Tandis que deux enquêtes, l'une judiciaire et l'autre administrative, ont été ouvertes pour tenter d'expliquer cette tragédie ferroviaire - la pire en Espagne en près de 70 ans - les autorités mettaient en cause ce cheminot, qui travaille depuis 30 ans à la compagnie publique des chemins de fer Renfe.
Prié de freiner
«Déjà, quatre kilomètres avant le lieu de l'accident, il s'est vu notifier de commencer à ralentir», soulignait le président du gestionnaire du réseau Adif, Gonzalo Ferre, sur la télévision nationale.
«A cet endroit passent six trains chaque jour et ce conducteur y est passé 60 fois, c'est-à-dire que sa connaissance de la ligne doit être exhaustive et maximale, à un endroit où la vitesse est limitée de manière permanente à 80 kilomètres/heure», a renchéri le président de Renfe, Julio Gómez-Pomar Rodríguez, sur la télévision Antena 3.
L'accident s'est produit mercredi à 20H42 au moment où le train, en, provenance de Madrid,abordait un virage très serré à environ quatre kilomètres de la gare de Saint-Jacques de Compostelle.
La police, qui a récupéré les boîtes noires du train pour les remettre à la justice, a interpellé le conducteur jeudi soir et l'a placé en garde à vue pour «imprudence» et pour «des délits liés à l'accident».

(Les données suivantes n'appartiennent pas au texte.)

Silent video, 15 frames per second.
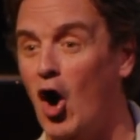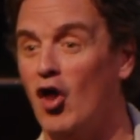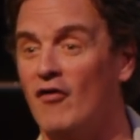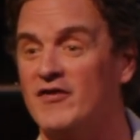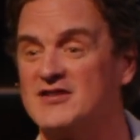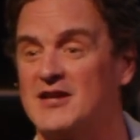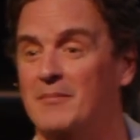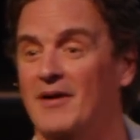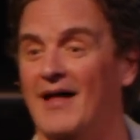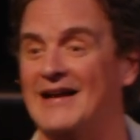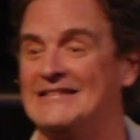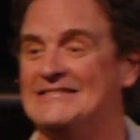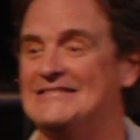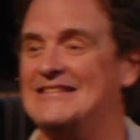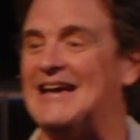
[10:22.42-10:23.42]
all of us can be like,
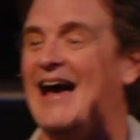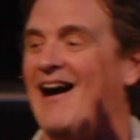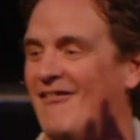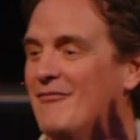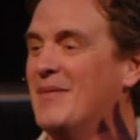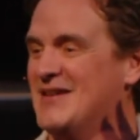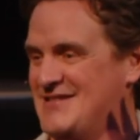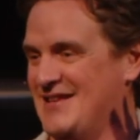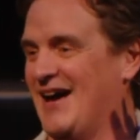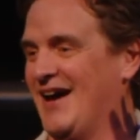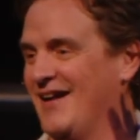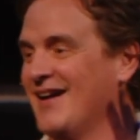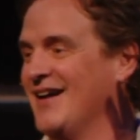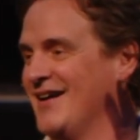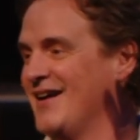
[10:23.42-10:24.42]
yeah, I've missed
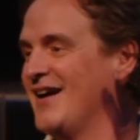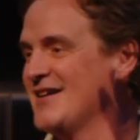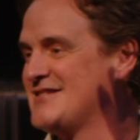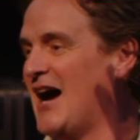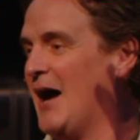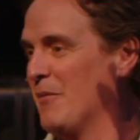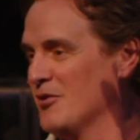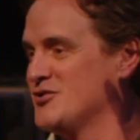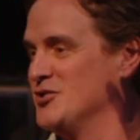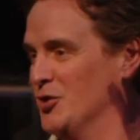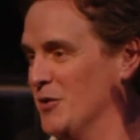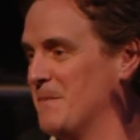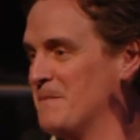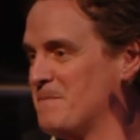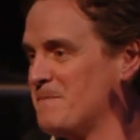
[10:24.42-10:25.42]
that a time or two.
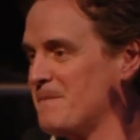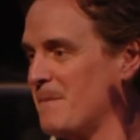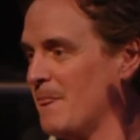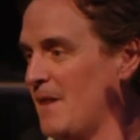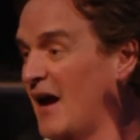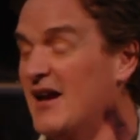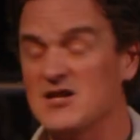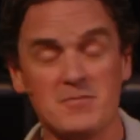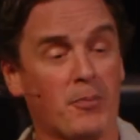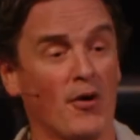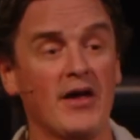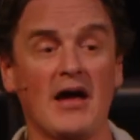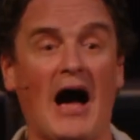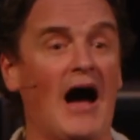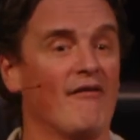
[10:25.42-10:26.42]
Like, it's
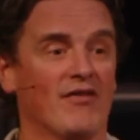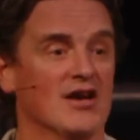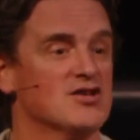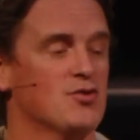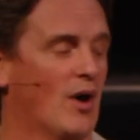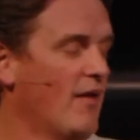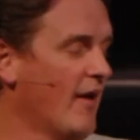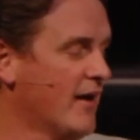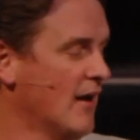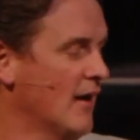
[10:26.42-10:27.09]
pretty obvious, right?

Au téléphone en conduisant
Deux éléments jouent en sa défaveur: une retranscription d'une communication radio, révélée par «El País», dans laquelle il admet qu'il circulait à 190 kilomètres/heure au lieu des 80 autorisés, et une vidéo de quelques secondes diffusée sur internet, semblant provenir d'une caméra de sécurité sur les voies, montrant un train qui surgit à toute vitesse à l'entrée du virage, puis sort des rails et se couche sur le côté.
Le journal «El Mundo» affirmait samedi, citant des sources proches de l'enquête, que le conducteur parlait au téléphone portable au moment du drame.

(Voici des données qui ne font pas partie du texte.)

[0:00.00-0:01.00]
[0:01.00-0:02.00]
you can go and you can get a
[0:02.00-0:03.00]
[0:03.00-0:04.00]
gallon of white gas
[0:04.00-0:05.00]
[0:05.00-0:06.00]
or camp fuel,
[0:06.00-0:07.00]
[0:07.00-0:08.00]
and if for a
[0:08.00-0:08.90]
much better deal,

Le train, un modèle hybride (pouvant rouler à vitesse classique et à grande vitesse) fabriqué par l'Espagnol Talgo et le Canadien Bombardier, circulait sur une ligne à grande vitesse, mais sur un tronçon, en courbe et dans une zone urbaine, où la vitesse est réduite. A cet endroit, la voie n'est pas équipée d'un système de freinage automatique du train s'il dépasse la limite de vitesse.
Des protocoles à suivre
Une lacune dénoncée par le secrétaire général du syndicat de conducteurs de trains Semaf, Juan Jesus Garcia Fraile, qui a affirmé que l'accident n'aurait «évidemment» pas eu lieu si ce tronçon avait été équipé du système adéquat. Plusieurs médias reproduisaient aussi samedi les témoignages de collègues du conducteur, assurant qu'il s'agit d'un homme prudent.
«Les systèmes de sécurité en Europe et en Espagne sont adaptés à tout moment aux types de trains et à la vitesse maximale autorisée, et il y a des protocoles définis que doivent suivre les personnes qui ont la responsabilité de conduire le train», a répliqué la ministre des Transports Ana Pastor, sur la radio Cadena Cope.